When you are travelling in the underground, it doesn’t matter the country where you are, you have to be careful and don’t put your foot into the hole when you are entering in the train car. In New York we can see "mind your step". In Japan, for example, they say "Densha to homu no aida wa hiroku aite orimasu no de, gochuui kudasai""Atenção ao intervalo entre o cais e o comboio" in Lisbon or "Attention à la marche en descendant du train" in Paris. 

But the most famous warning is the Londoner “mind the gap” or the variant: "Please mind the gap between the train and the platform." 

The phase was created in 1968. The underground workers were worried because they had to alert the passengers all the time. So the managers decided to record a brief notice. 

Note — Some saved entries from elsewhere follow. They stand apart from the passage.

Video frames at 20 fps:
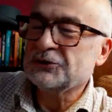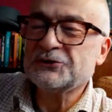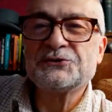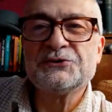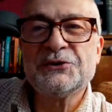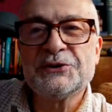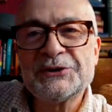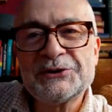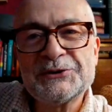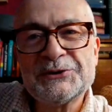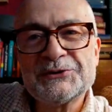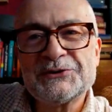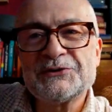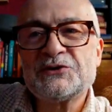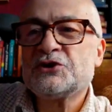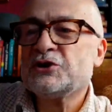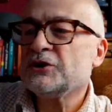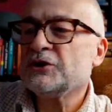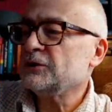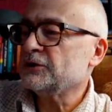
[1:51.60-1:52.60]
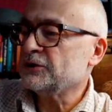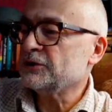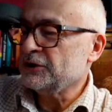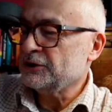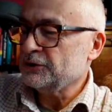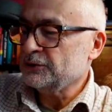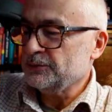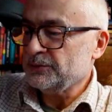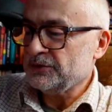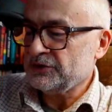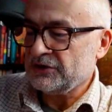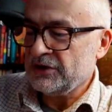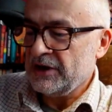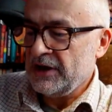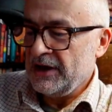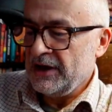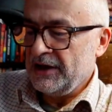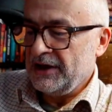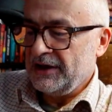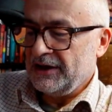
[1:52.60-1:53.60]
Chronicles of Sherlock Holmes.
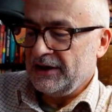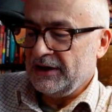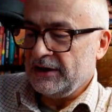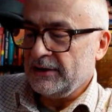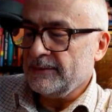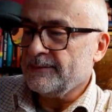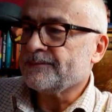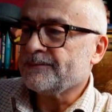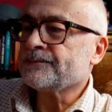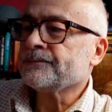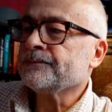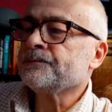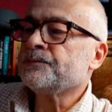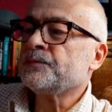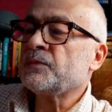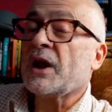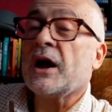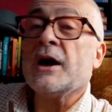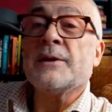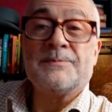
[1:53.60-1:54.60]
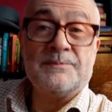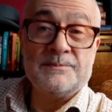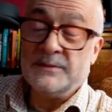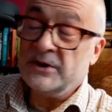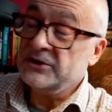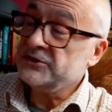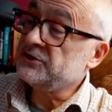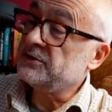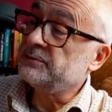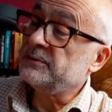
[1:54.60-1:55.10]
I must admit,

Some of these warnings were recorded by British artists like Emma Clarke, on Bakerloo, Central and District lines or Tim Bentinck, on Piccadilly line. The original voice in the Northern, for more than forty years, was the actor Oswald Laurence. Last November, Embankment Station, the only place where this recording was still being used, installed a new system. Oswald, who died in 2007, stopped to warn us. 

His wife Margaret McCollum could hear her dead husband’s voice when she was travelling in Tube. She was destroyed when she realized she could never listen to Oswald’s speech any more. Margaret wrote a letter to the Underground’s Director because she wanted to have the advice’s record, as a memory. 

Widow's determination has been the key. Now Margaret has a CD with a copy of the announcement. Besides, all travellers can listen again Laurence's voice in Embankment Station.